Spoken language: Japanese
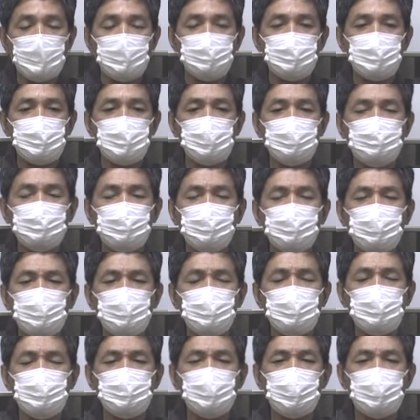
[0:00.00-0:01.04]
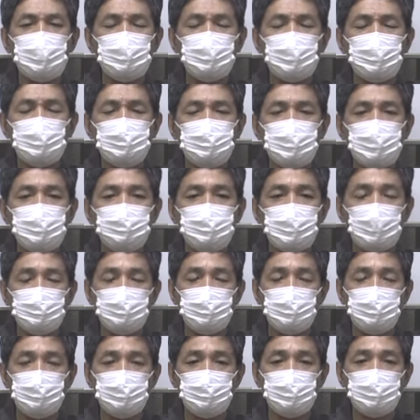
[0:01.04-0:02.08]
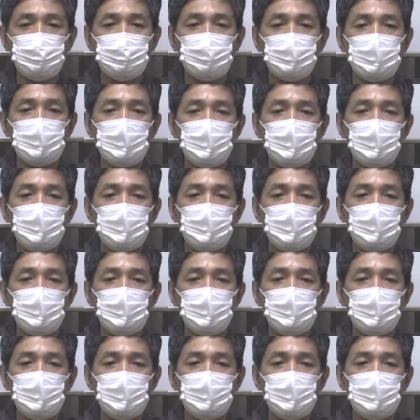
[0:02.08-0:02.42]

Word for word: 皆と共に経験してるんだという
......
## WORK INSTRUCTIONS
Copy the data word for word. Pictures do not go in the copy.

## WRITTEN ANSWER
Spoken language: Japanese
[0:00.00-0:01.04]
[0:01.04-0:02.08]
[0:02.08-0:02.42]

Word for word: 皆と共に経験してるんだという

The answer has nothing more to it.